Diferente do processo que julga os homicídios e a organização criminosa, esta ação foca especificamente no esforço dos acusados para sumir com os restos mortais das vítimas na região do Vale do Javari. Por este motivo, Rubén Dario Villar, o "Colômbia", apontado como mandante das mortes, não figura entre os réus deste processo específico.
O procurador da República, Guilherme Diego Rodrigues Leal, detalhou que a responsabilização penal foi solicitada de forma individualizada, conforme o nível de participação de cada envolvido:
Eliclei, Amarílio, Otávio e Edivaldo da Costa de Oliveira: O MPF pede a condenação por corrupção de menor e duas vezes pelo crime de ocultação de cadáver.
Francisco Conceição de Freitas: Pedido de condenação por duas ocorrências de ocultação de cadáver.
Amarildo da Costa de Oliveira e Jefferson da Silva Lima: Responderão apenas pelo crime de corrupção de menor (com pena prevista de 1 a 4 anos de reclusão), uma vez que já respondem pelo homicídio em outra esfera.
Um ponto central do processo é a participação de um sobrinho de Amarildo, que era menor de idade na época. O MPF esclareceu que o jovem figura como vítima de corrupção de menores e não responde criminalmente, seguindo o Estatuto da Criança e do Adolescente (ECA).

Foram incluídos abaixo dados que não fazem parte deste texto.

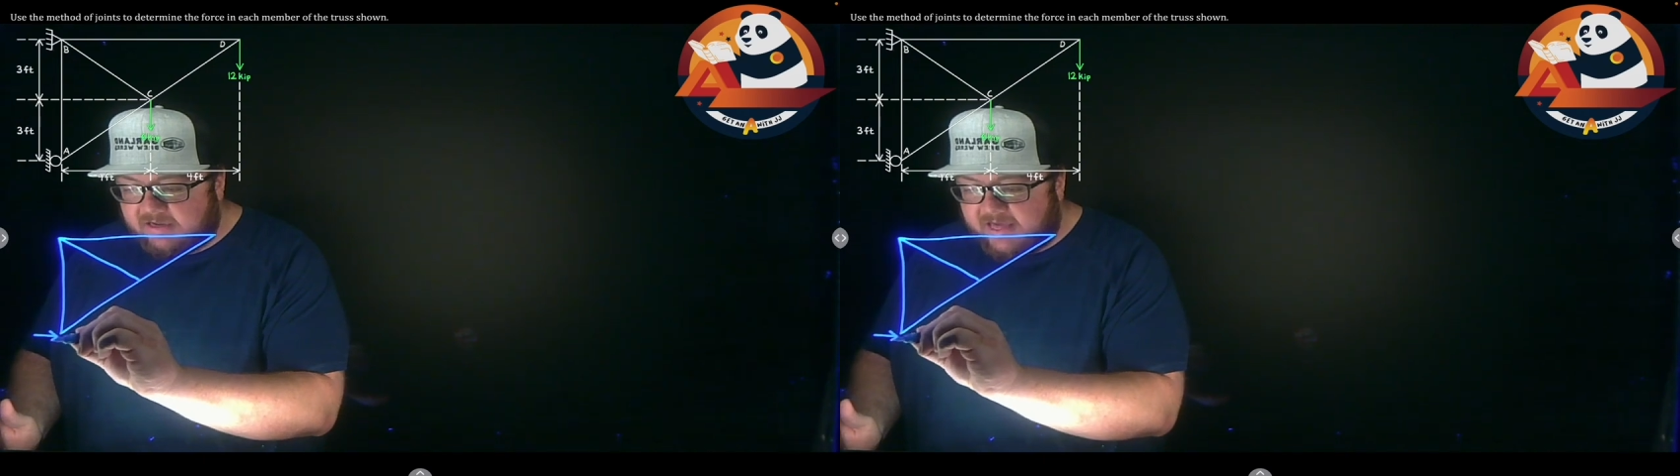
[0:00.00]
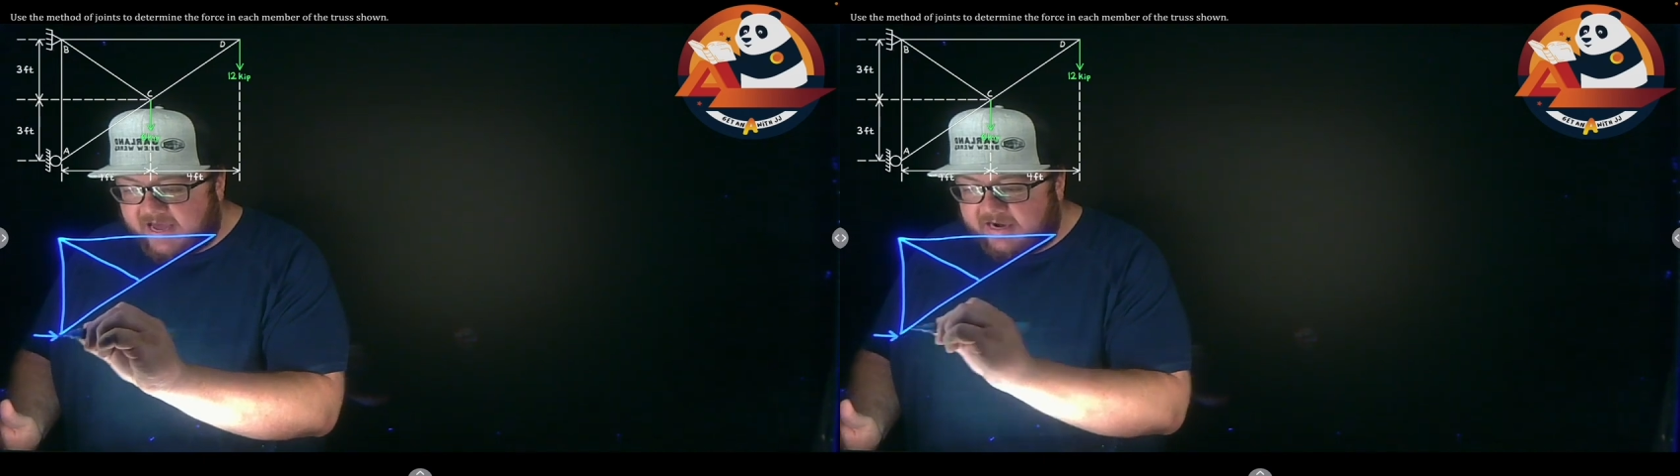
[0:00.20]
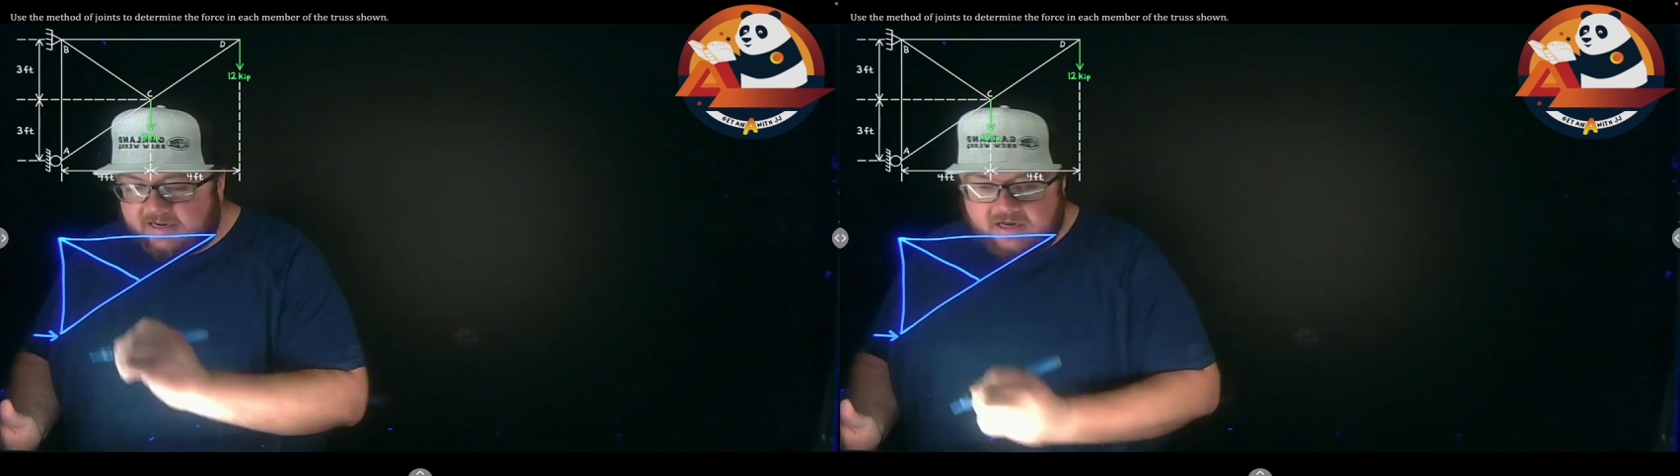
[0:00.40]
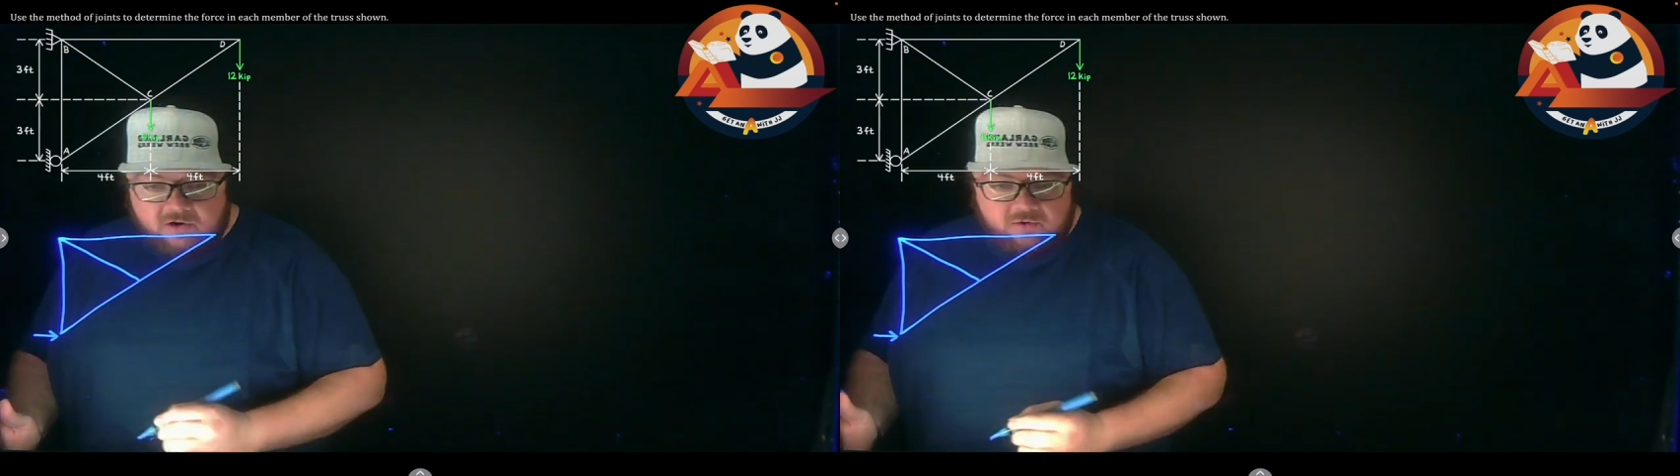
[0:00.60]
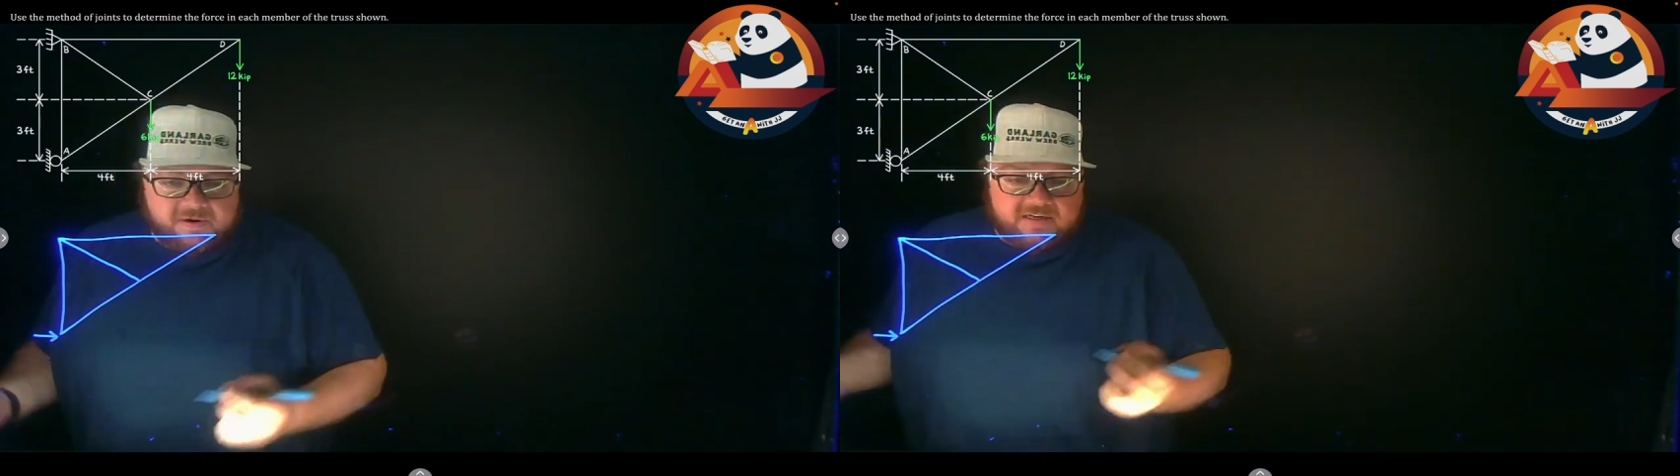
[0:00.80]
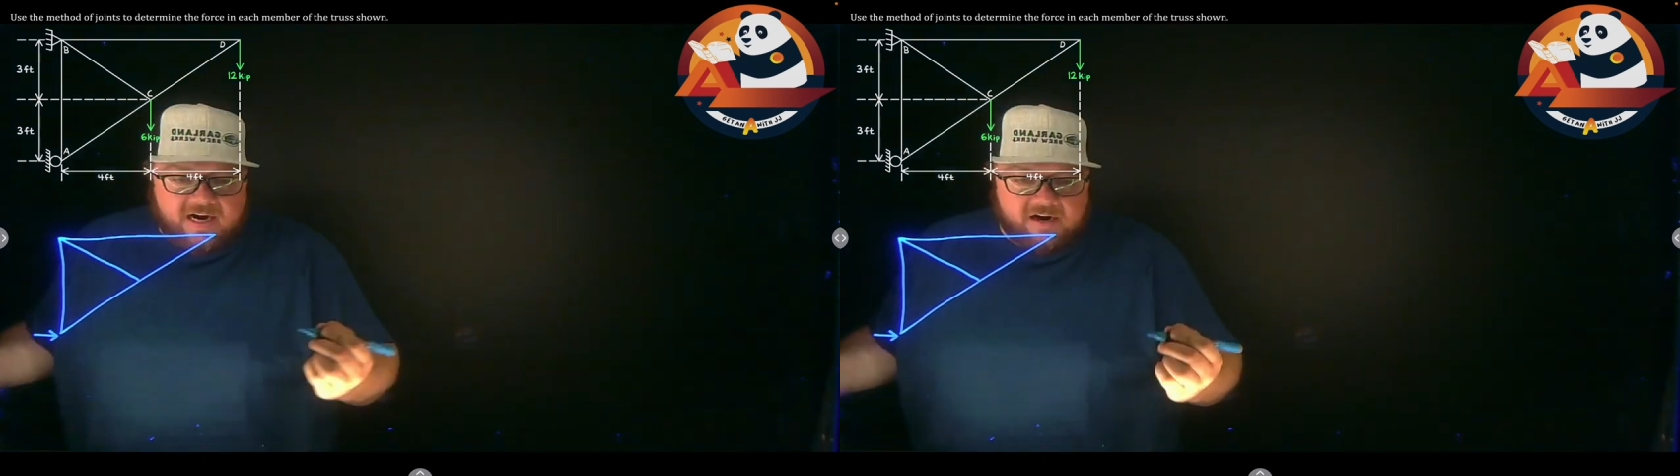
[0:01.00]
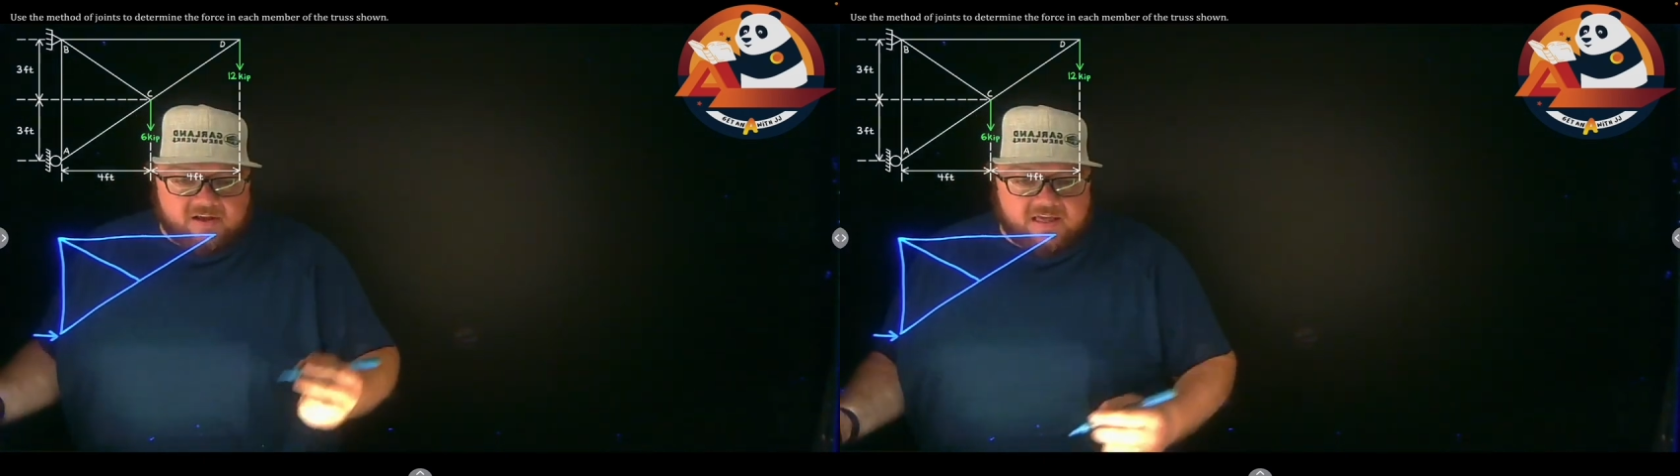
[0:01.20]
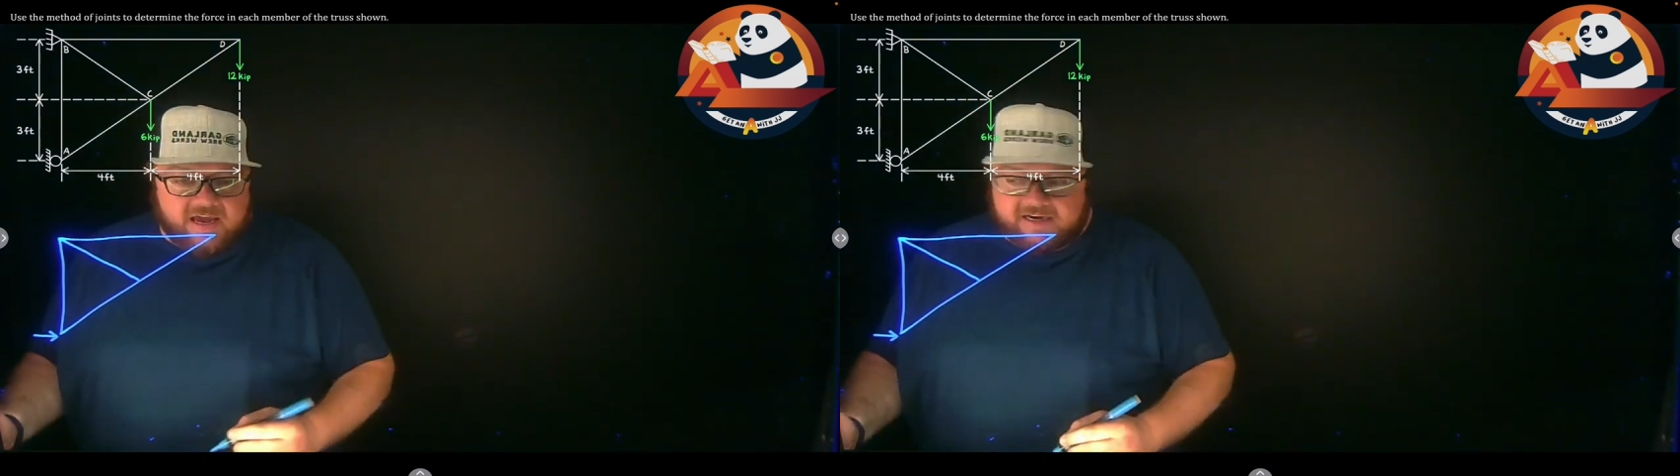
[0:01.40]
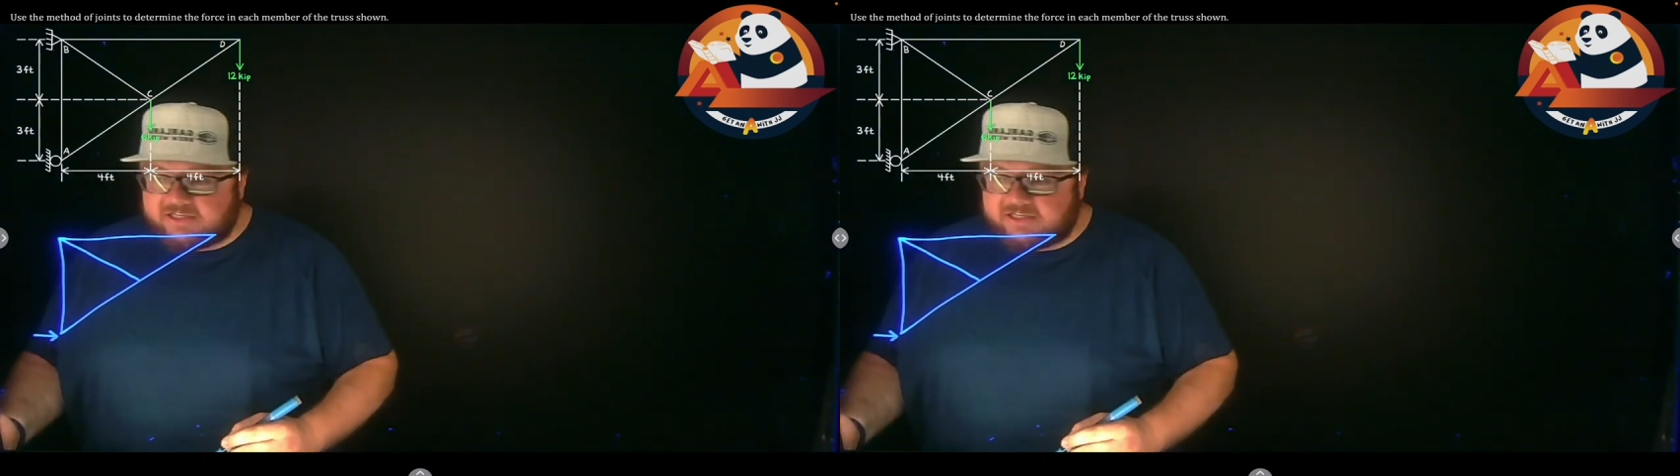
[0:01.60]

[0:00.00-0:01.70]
to that will be entirely in the x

Bruno e Dom desapareceram no dia 5 de junho de 2022, durante uma expedição que visava documentar a preservação da Amazônia e os conflitos com invasores de terras indígenas. Eles foram vistos pela última vez na comunidade de São Rafael antes de serem emboscados.
Com a manifestação do MPF concluída, o processo segue agora para as alegações finais da defesa. Somente após essa etapa o juiz federal responsável emitirá a sentença. Embora não haja um prazo rígido, o Ministério Público afirmou que seguirá pressionando para que a decisão ocorra em tempo razoável.